The spinning cube at Astor Place is about to get upstaged. Fumihiko Maki’s new building for developer Edward Minskoff, a spare diamond of glass and granite, will give the modest steel sculpture a run for its money. Maki’s project will replace the Cooper Union’s Albert Nerken School of Engineering building at 51 Astor, across the street from the school’s landmark 1859 home. It’s a big step for the school: The New York Observer reported that Cooper Union recently updated a 50-year-old agreement with the city to allow for a mixed-use building on the site to help the school capitalize on its prime real estate and continue to maintain free tuition for its 1,000 students. Minskoff signed a 99-year lease on the 51 Astor Place property, and he’s convinced that Maki’s design will draw tenants like moths to a giant, jagged lightbulb. 

“It’s hard to describe in words,” Minskoff said of the design. “It’s like a unique architectural jewel box.” Maki divided the building’s 440,000 square feet across two sections: a 13-story obsidian tower and an 11-story chunk of glass. According to the amended contract with the city, at least 40,000 square feet of the project will be devoted to education. 

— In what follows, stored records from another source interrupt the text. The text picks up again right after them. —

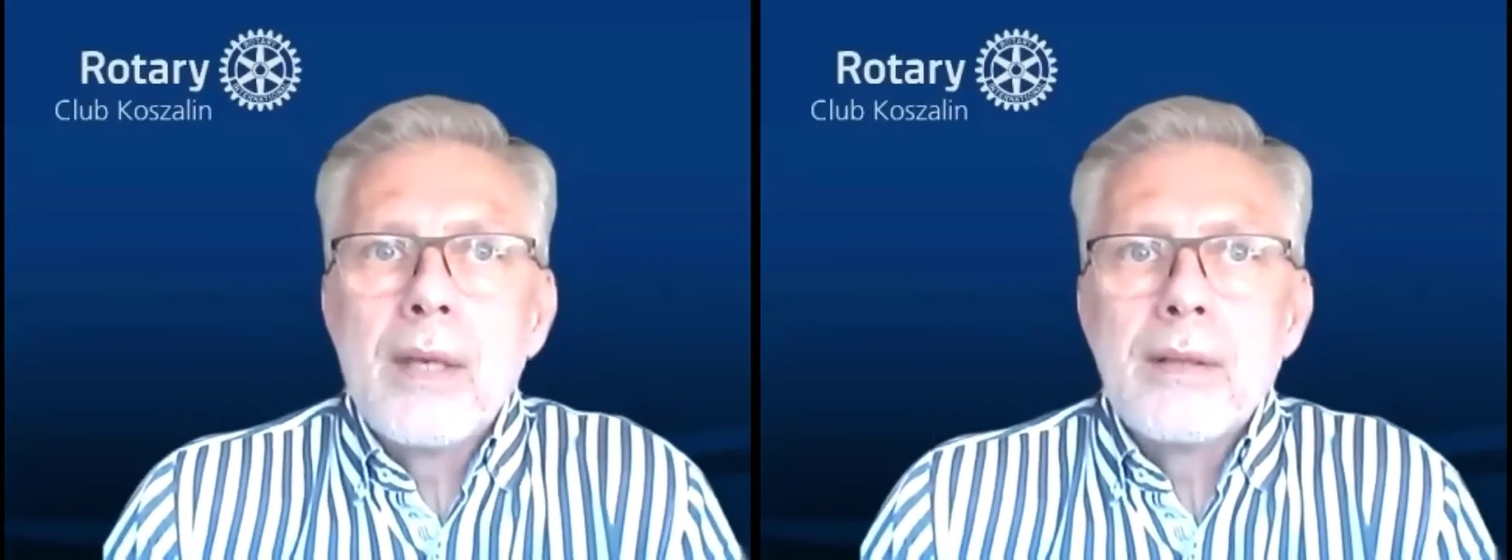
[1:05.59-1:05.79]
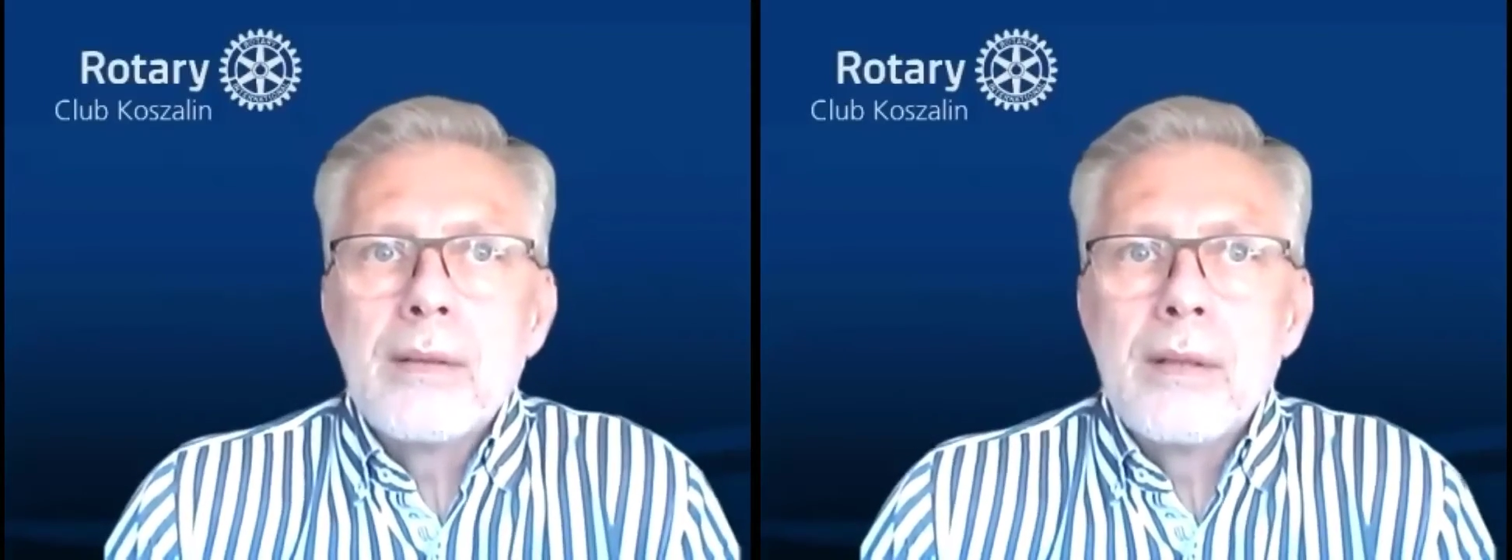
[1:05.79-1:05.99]

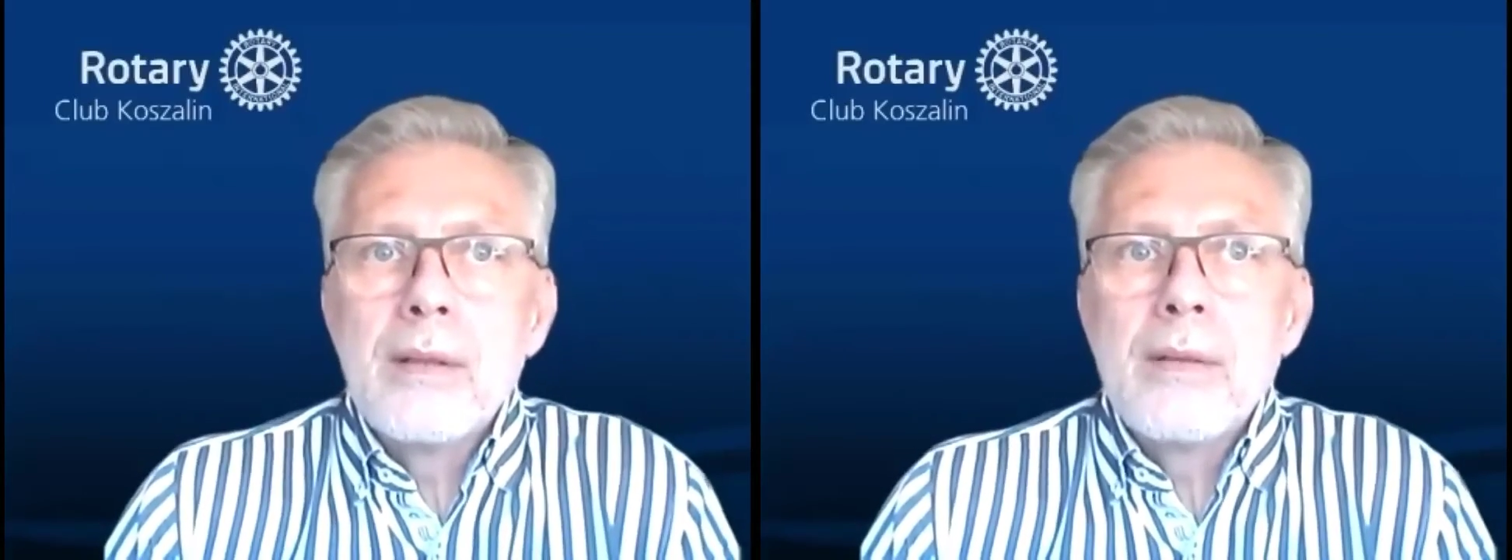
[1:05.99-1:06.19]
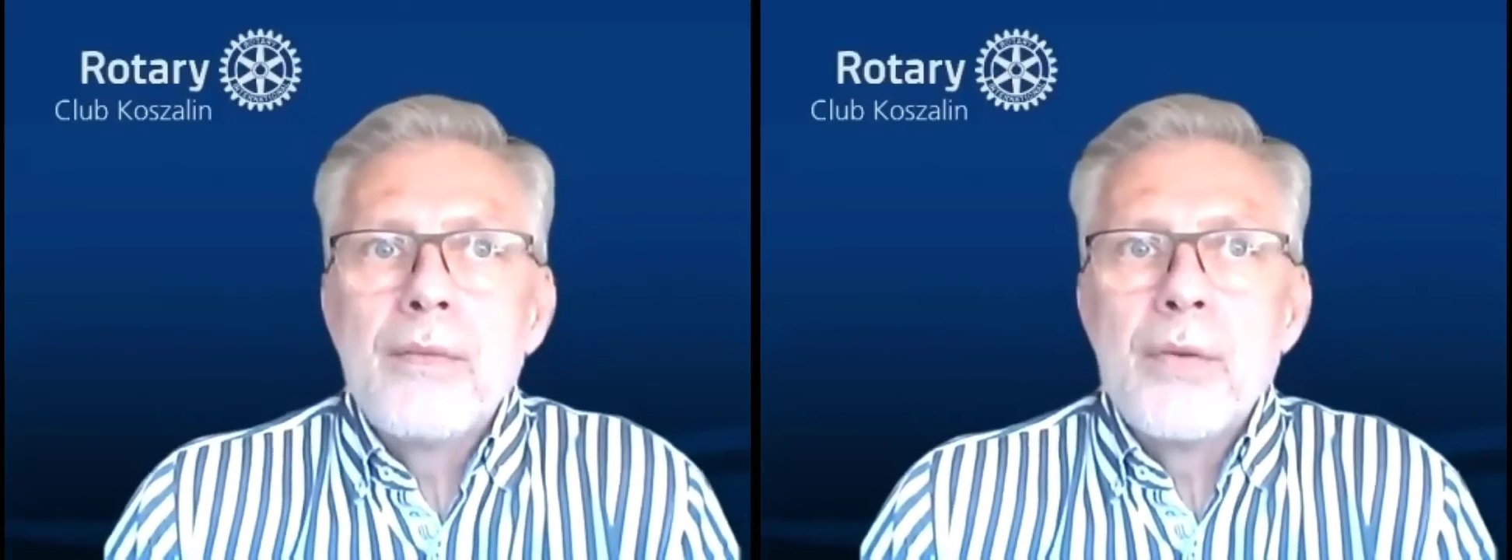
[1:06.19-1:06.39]
things
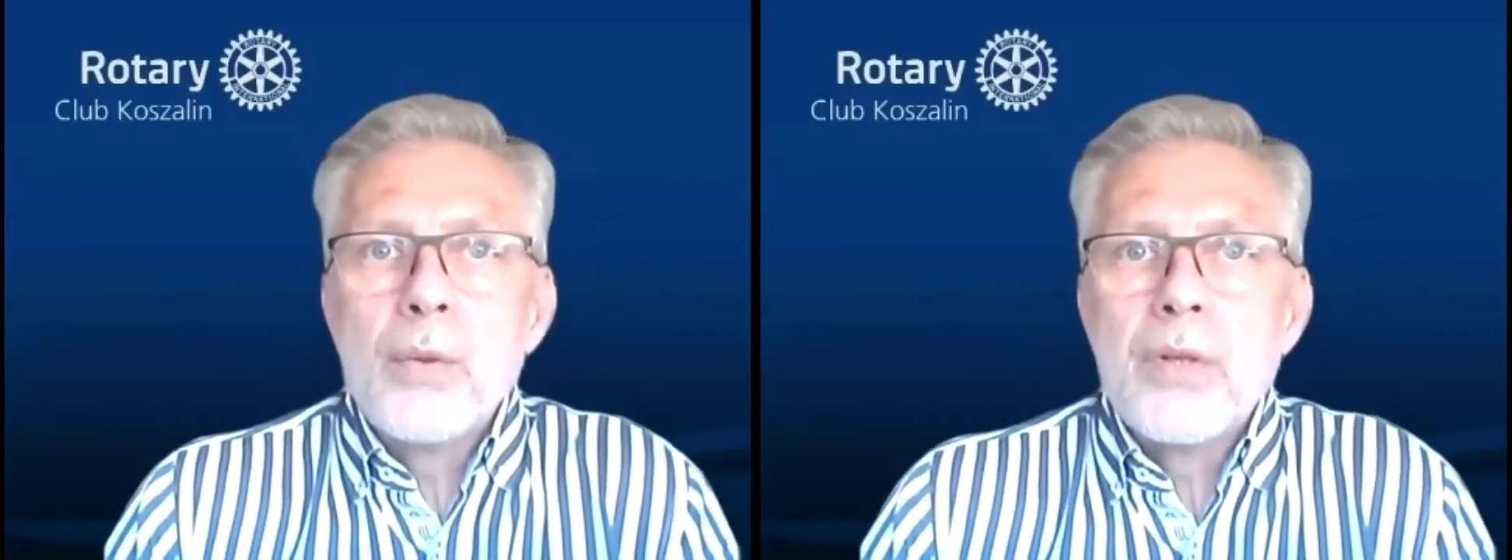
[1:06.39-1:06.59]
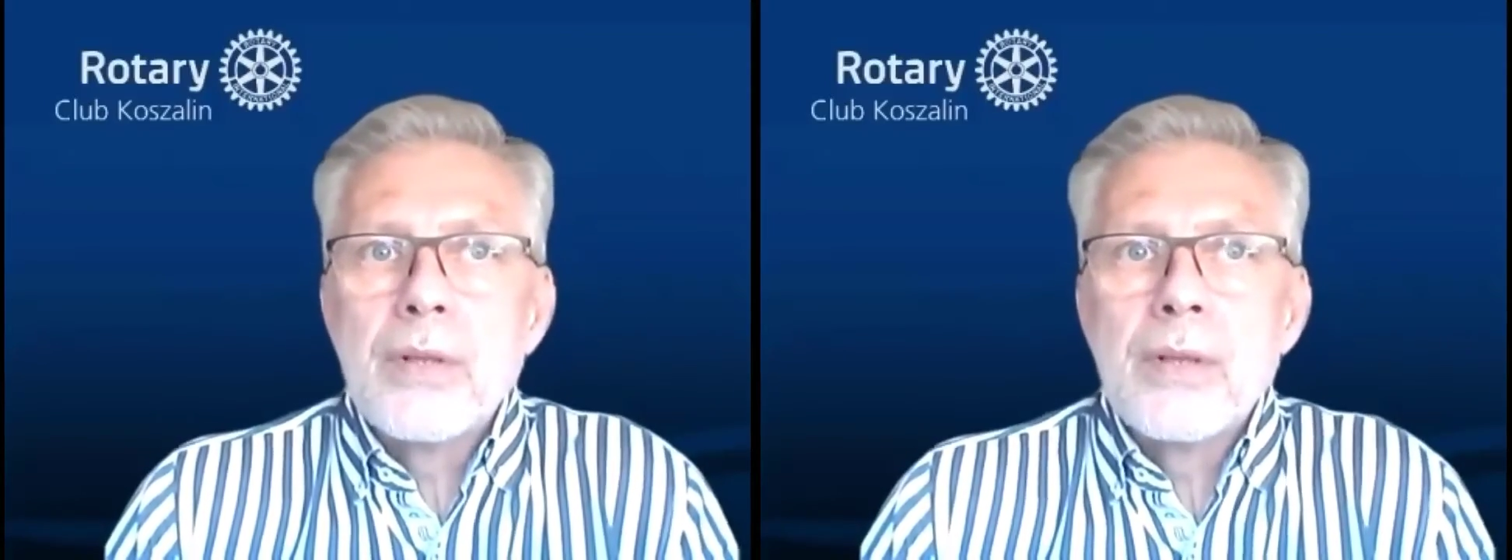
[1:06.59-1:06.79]
in the
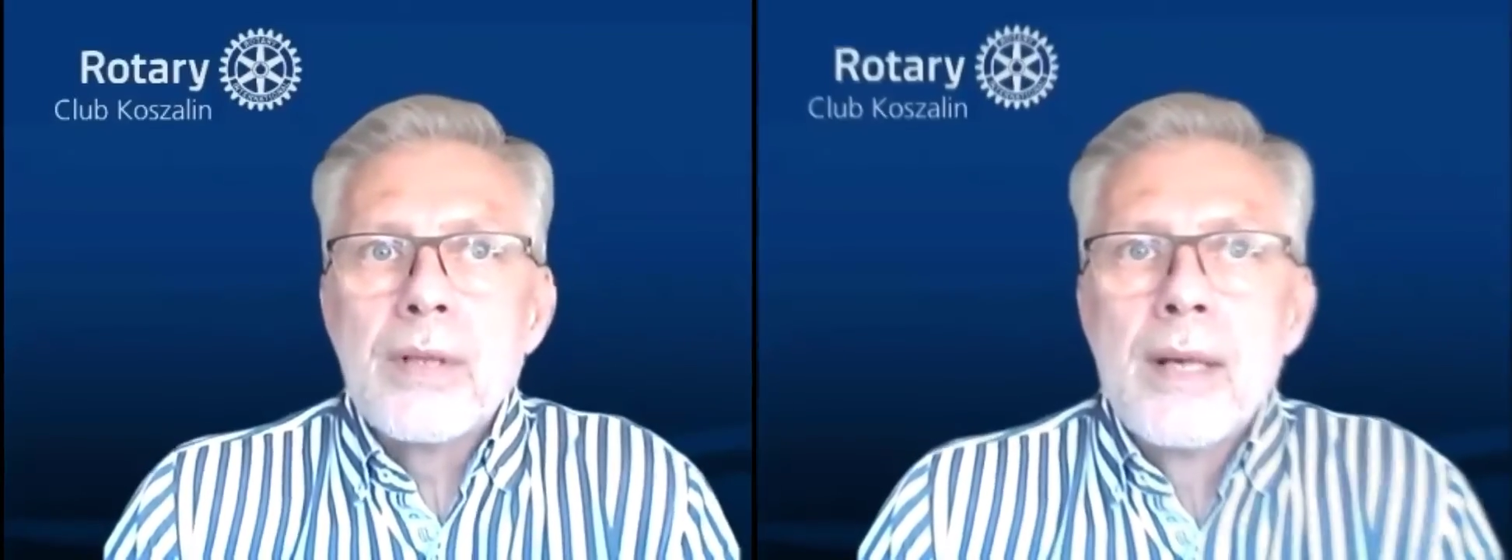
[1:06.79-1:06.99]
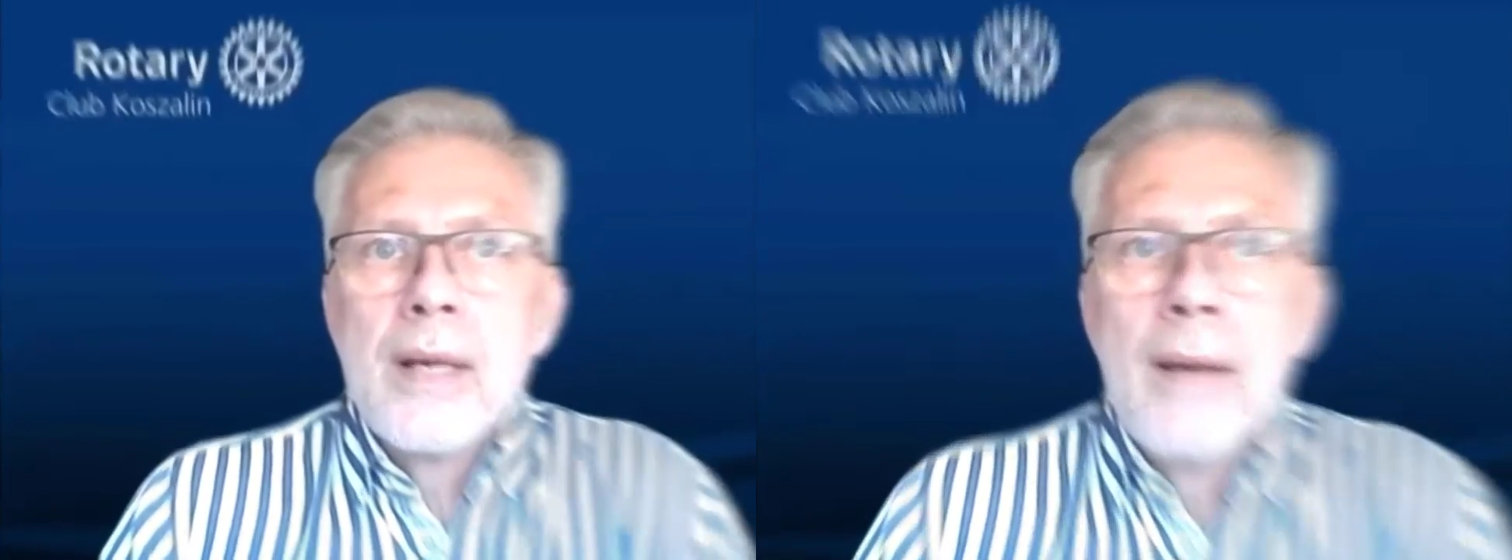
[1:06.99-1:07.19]

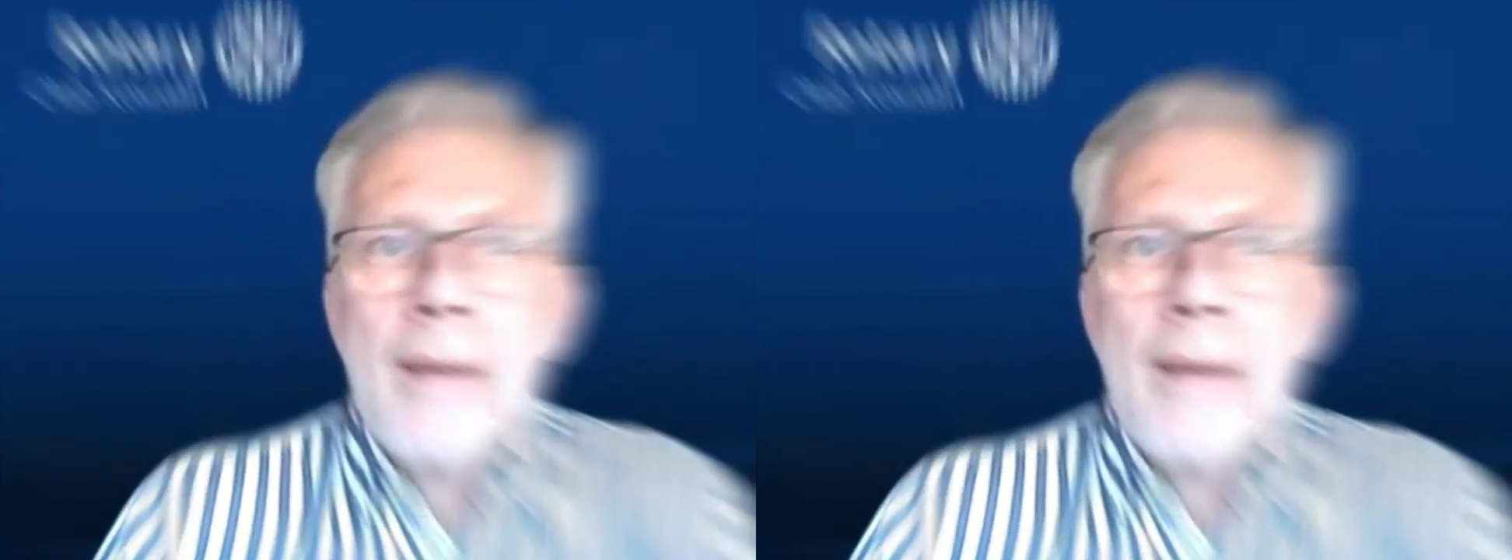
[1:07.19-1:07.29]
future.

Before Maki’s building goes in, of course, the current engineering building—a ho-hum study in beige brick—has to come down. And it will, as soon as the students there have a place to move their PCs and protractors. In 2003, Cooper Union hired Morphosis to design a new, purely educational building for the school. It’s an academic ant farm, a clear box coated in movable metal screens that expose its hallways and atriums to the street. When it’s done within the year, work will start at 51 Astor Place. Minskoff hopes to open the building in 2010.